## Task prompt:
Return every line from the listing where the word "says" occurs.

--

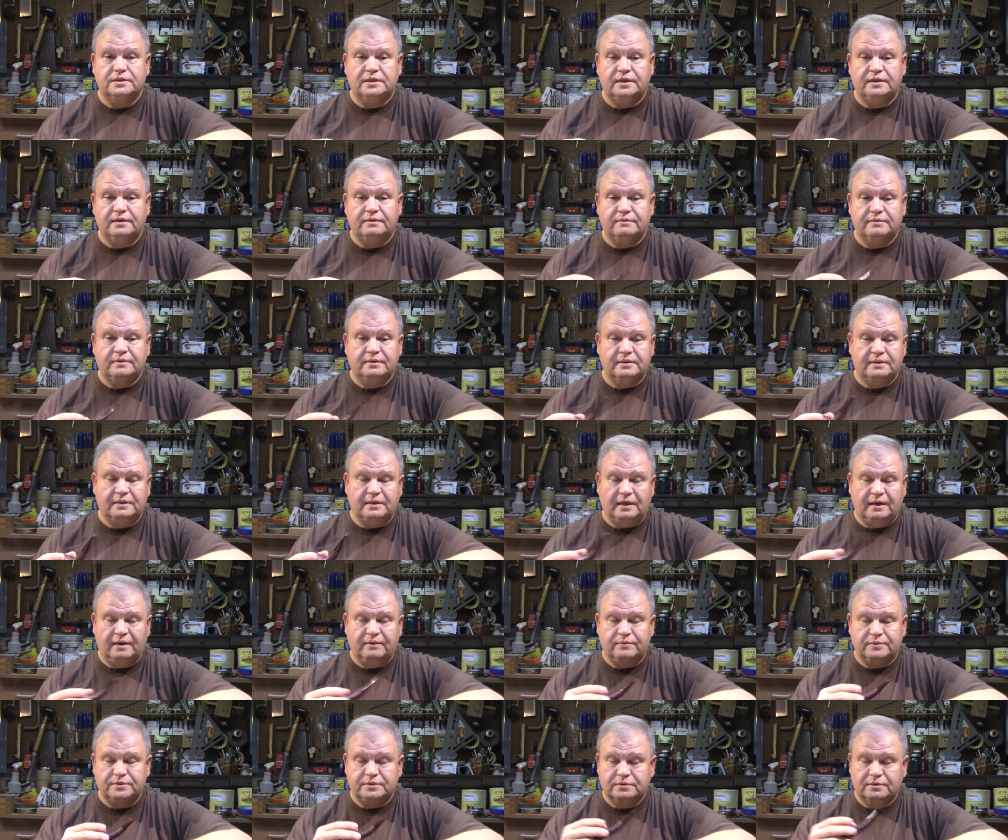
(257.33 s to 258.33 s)
I, I
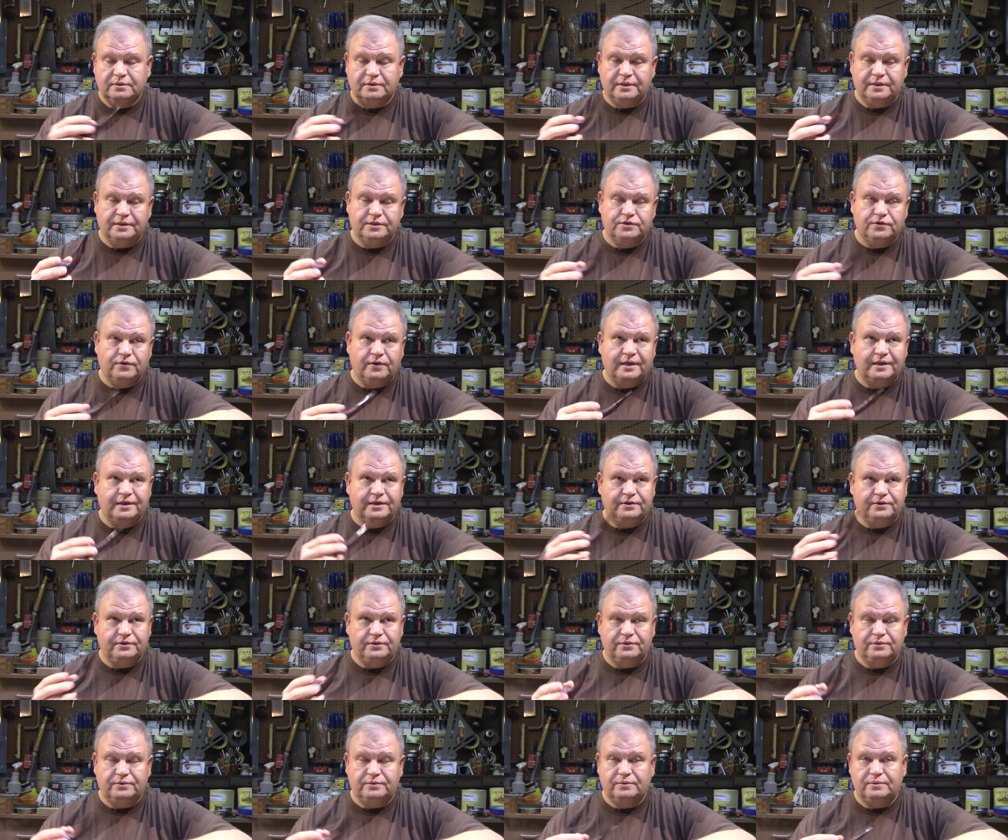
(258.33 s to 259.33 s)
was going to try to
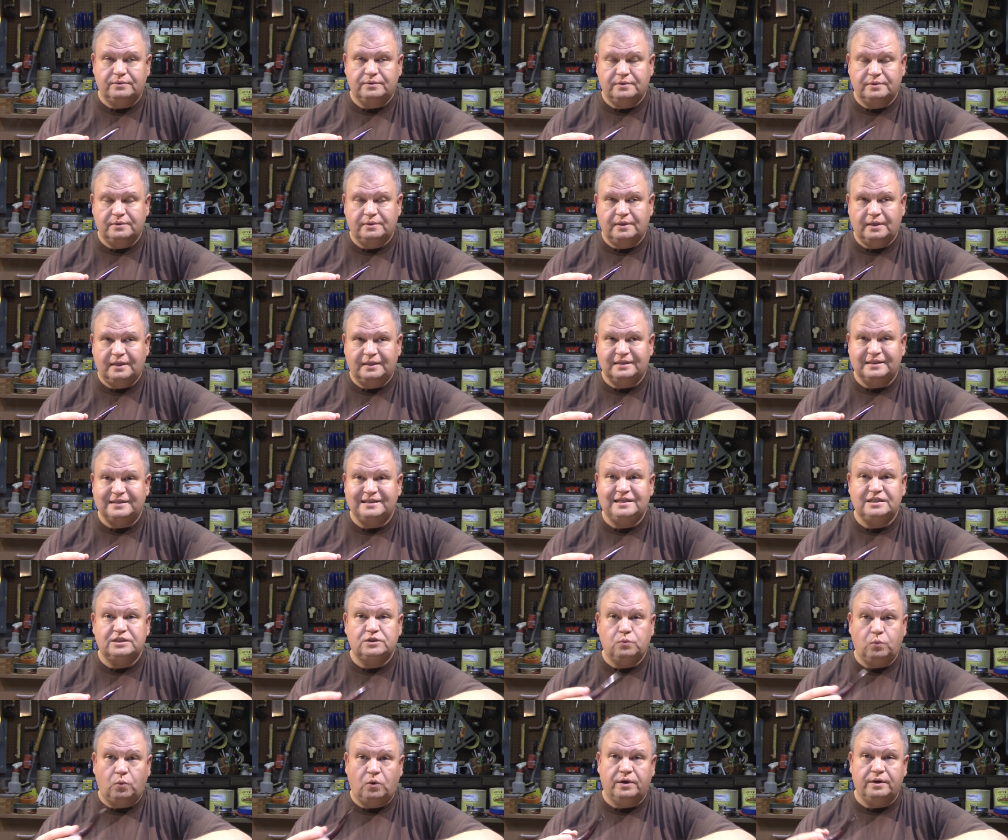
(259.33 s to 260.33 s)
do at
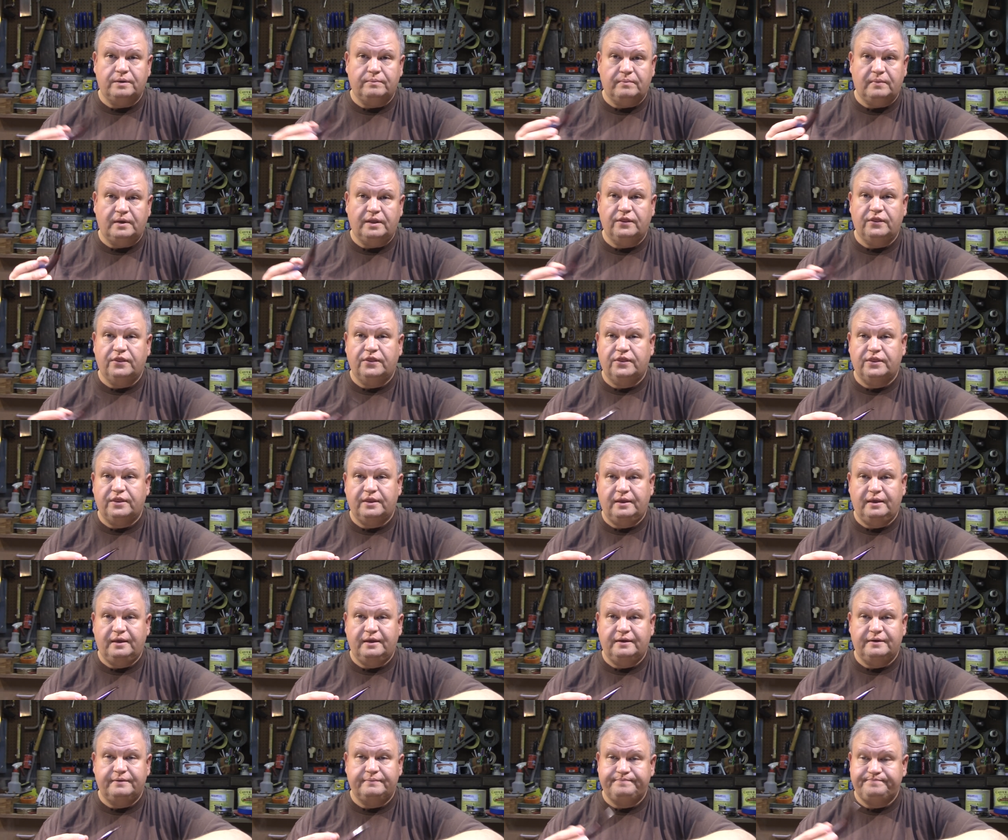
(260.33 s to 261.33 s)
least one a month,
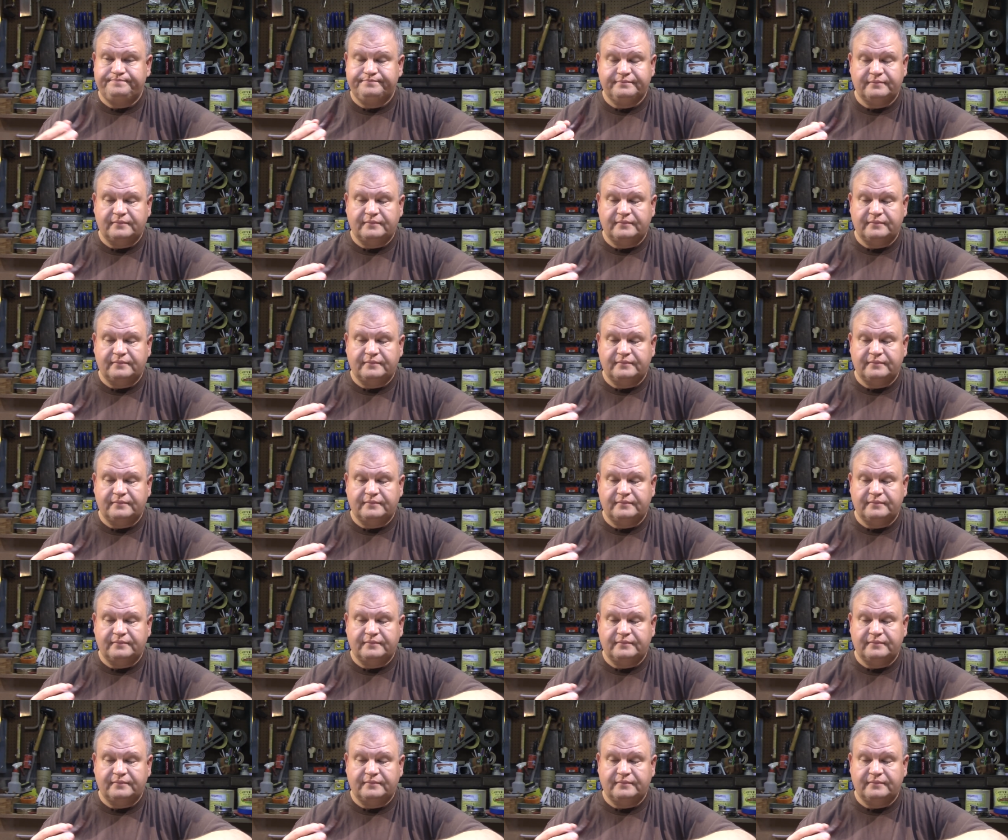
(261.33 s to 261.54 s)
and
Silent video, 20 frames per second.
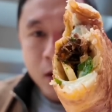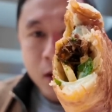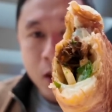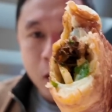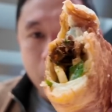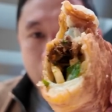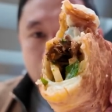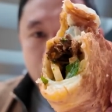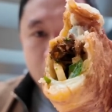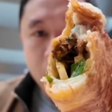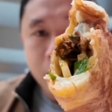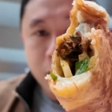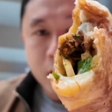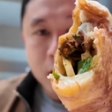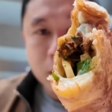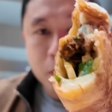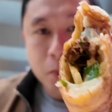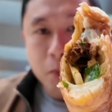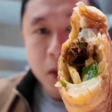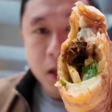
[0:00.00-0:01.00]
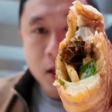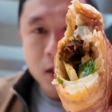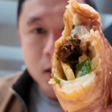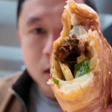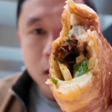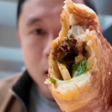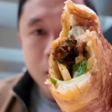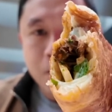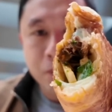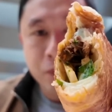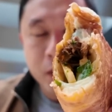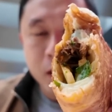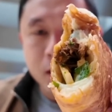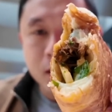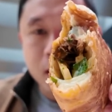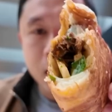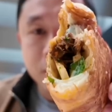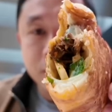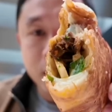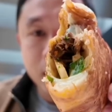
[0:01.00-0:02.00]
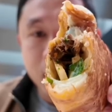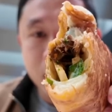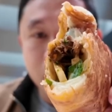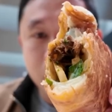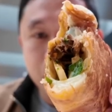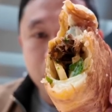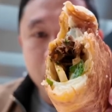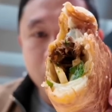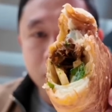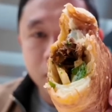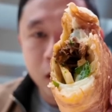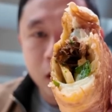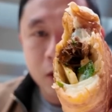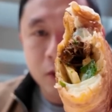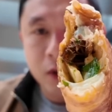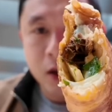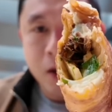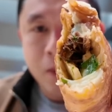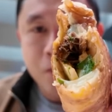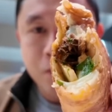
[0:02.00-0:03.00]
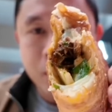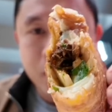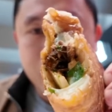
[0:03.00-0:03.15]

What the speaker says: The beef is meaty. You definitely get the beef flavour.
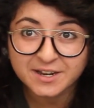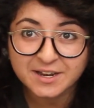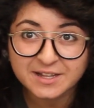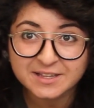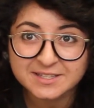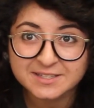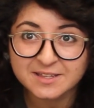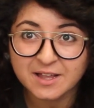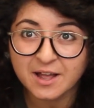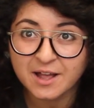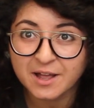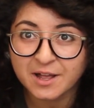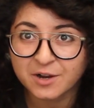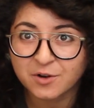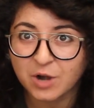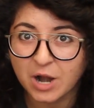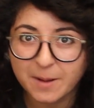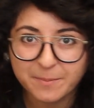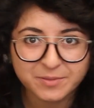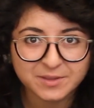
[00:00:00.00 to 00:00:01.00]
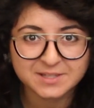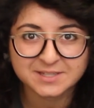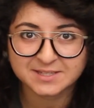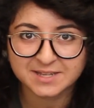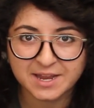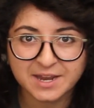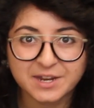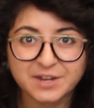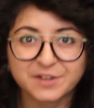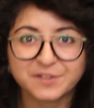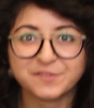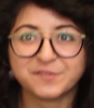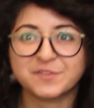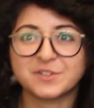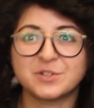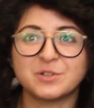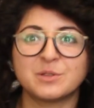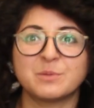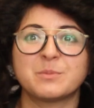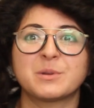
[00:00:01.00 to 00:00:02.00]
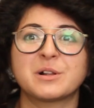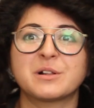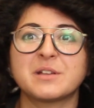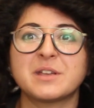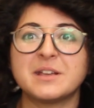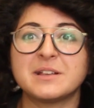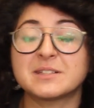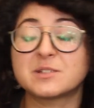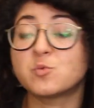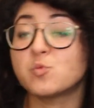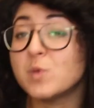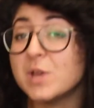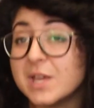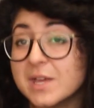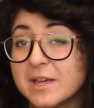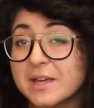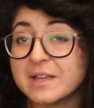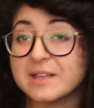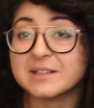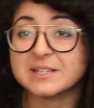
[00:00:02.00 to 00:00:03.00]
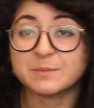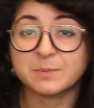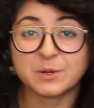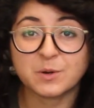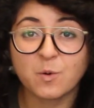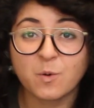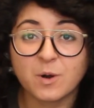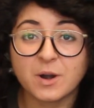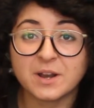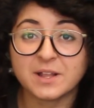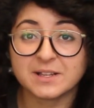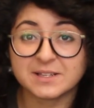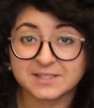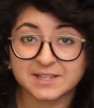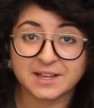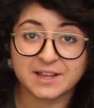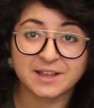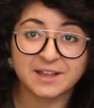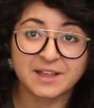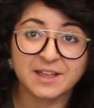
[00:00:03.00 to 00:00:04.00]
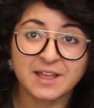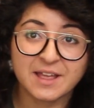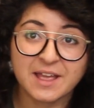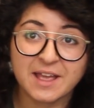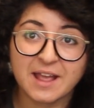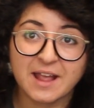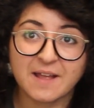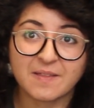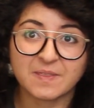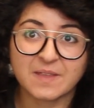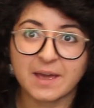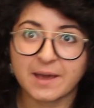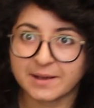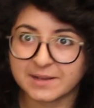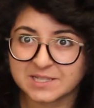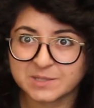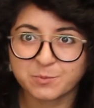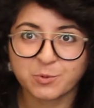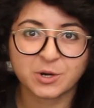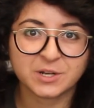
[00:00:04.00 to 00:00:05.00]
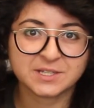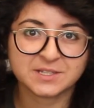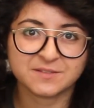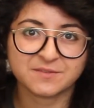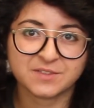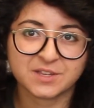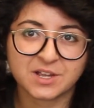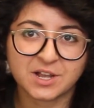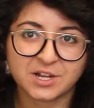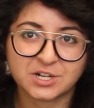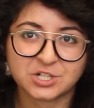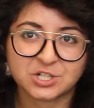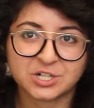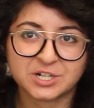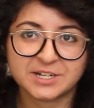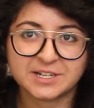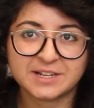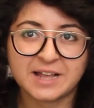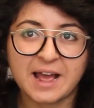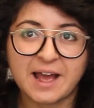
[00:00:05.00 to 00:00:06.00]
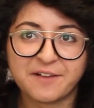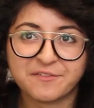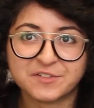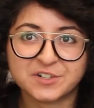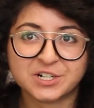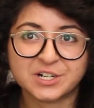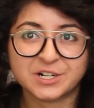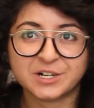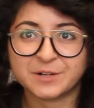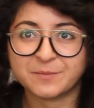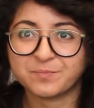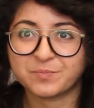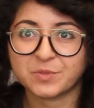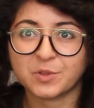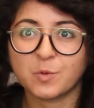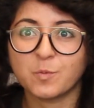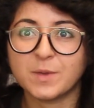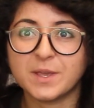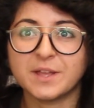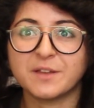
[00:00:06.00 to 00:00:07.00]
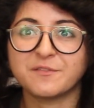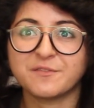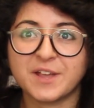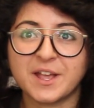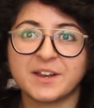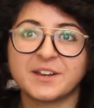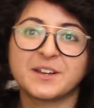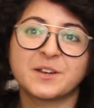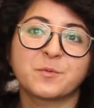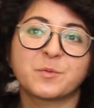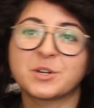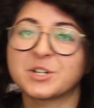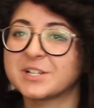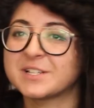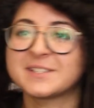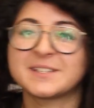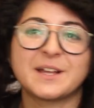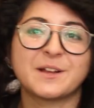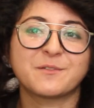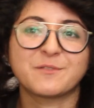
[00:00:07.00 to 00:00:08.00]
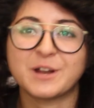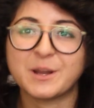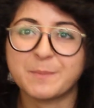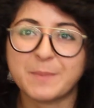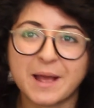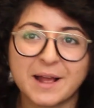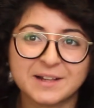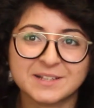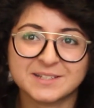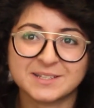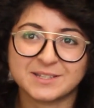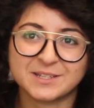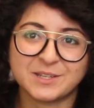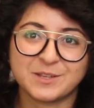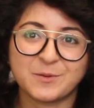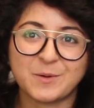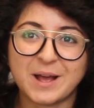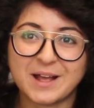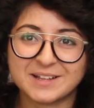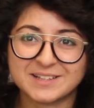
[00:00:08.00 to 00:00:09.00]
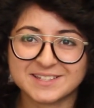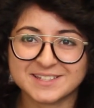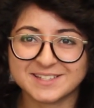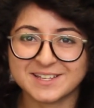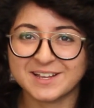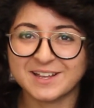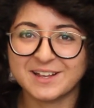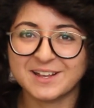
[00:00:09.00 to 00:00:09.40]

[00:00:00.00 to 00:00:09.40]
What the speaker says: It's not a crop that's native to the Middle East. Wheat is, but corn isn't. And the exports of the country after we invaded were just sent right back to the U.S.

--

## Solution to the exercise:
What the speaker says: The beef is meaty. You definitely get the beef flavour.
What the speaker says: It's not a crop that's native to the Middle East. Wheat is, but corn isn't. And the exports of the country after we invaded were just sent right back to the U.S.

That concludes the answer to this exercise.